In this Github directory, you can find Jørgen Melstveit's implementation of the consensus algorithm Practical Byzantine Fault Tolerance(PBFT) using the .Net framework Cleipnir. The Cleipnir framework is made by Thomas Sylvest Stidsborg. Information about Cleipnir is presented in the Cleipnir section. Additionally, the official Github repository for Cleipnir can be found here: [https://github.com/stidsborg/Cleipnir].
The PBFT implementation consists of the code found in the folders PBFT and PBFTClient. The source code for the Cleipnir framework is found in the Cleipnir folders. The PBFT.Tests folders consist of the unit tests performed for the PBFT implementation. It is important that the references listed in PBFT.csproj and PBFTClient.csproj are all working before attempting to run the PBFT implementation.

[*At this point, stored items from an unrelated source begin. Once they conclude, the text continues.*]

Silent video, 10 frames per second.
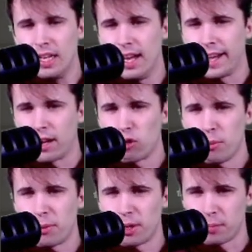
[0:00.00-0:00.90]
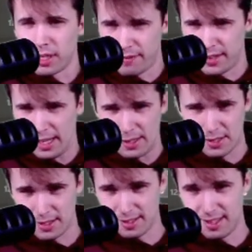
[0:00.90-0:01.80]
I got to remember to play
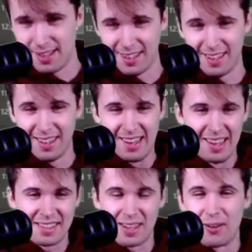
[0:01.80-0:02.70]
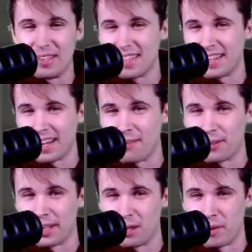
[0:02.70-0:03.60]
fast. It's always the thing I
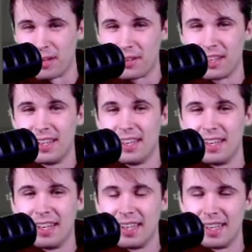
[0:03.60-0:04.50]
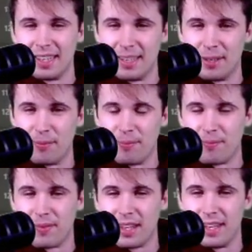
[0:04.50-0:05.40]
forget about in
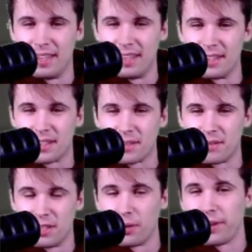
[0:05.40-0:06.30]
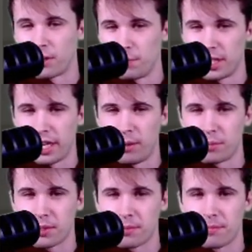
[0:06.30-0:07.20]
these no increment
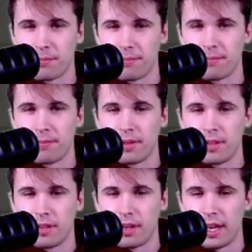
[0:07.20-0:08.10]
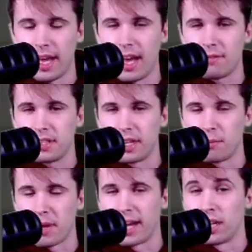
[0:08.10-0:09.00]
games. I have to get
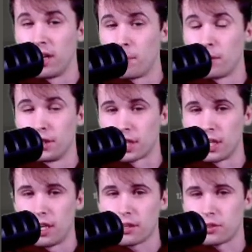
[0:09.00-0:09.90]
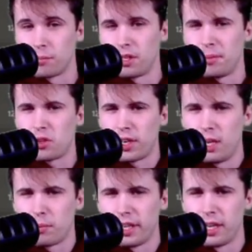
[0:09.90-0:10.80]
back up on the clock, so I'm going to be trying to
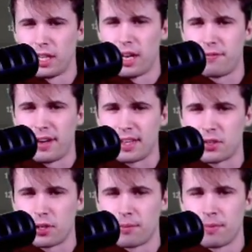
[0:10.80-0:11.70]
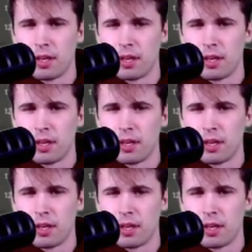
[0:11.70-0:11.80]
play a lot faster.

The PBFT directory contains the code needed to perform the PBFT protocol over several servers. Running the executable created from the PBFT directory will result in a single instance of a server participating in the PBFT protocol. This directory is where the majority of the code for the PBFT implementation will be found. This includes messages types, protocol workflow, networking, and handling incoming messages.

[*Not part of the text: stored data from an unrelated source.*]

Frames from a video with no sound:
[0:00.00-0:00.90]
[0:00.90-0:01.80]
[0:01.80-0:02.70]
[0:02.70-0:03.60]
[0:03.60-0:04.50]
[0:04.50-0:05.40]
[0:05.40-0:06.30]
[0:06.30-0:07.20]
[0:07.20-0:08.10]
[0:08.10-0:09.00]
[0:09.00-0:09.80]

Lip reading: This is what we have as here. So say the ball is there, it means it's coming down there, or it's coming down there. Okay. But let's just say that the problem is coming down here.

This project requires 3 arguments provided by the user in order to run properly. The first argument sets the server id, which is assigned using the parameter id. Example: id=0, will create a server using the identifier 0, and will use information stored for server 0 during its execution. The second argument tells the application whether the application is run on a local machine or over multiple hosts/docker containers. This argument uses the parameter test, where test=true tells the application to use localhost IP addresses for networking. The third argument tells the application whether or not to use Cleipnirs persistency functionality to recover the application's state. This argument uses the parameter per, where per=true tells the application to recover the stored data for the server and attempt to rejoin the rest of the system. We assume that per=true is only used if the server crashed/stopped during runtime and now attempts to connect back to the system again like nothing ever happened. Unfortunately, persistency is not fully supported in this PBFT implementation, and running the application with the per argument will not cause the desired results. The test and per parameters have default values in the case where the user does not list these parameters. Both of these parameters have defaulted to false value.

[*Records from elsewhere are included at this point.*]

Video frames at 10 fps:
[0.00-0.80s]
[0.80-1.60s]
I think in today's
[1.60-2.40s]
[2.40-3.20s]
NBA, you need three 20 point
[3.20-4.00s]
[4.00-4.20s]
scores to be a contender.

The PBFTClient directory contains the code needed to create a client application for the PBFT implementation. Running the executable created from the PBFTClient directory will create a single instance of a PBFT client. Similar to the server, the client has 2 arguments that have to be set before the application can run properly. These two arguments are the client id and the test parameter, which essentially works just the same as they do for the server implementation. The client is interactable, meaning the user will be asked to write the message, which will be sent as a request to the servers.
The PBFT implementation is recommended to be run using 4 servers and 1 client. By design, it is possible to run the implementation with more servers and clients than the recommended value. However, the application has not been fully tested for this; therefore, unexpected results may occur.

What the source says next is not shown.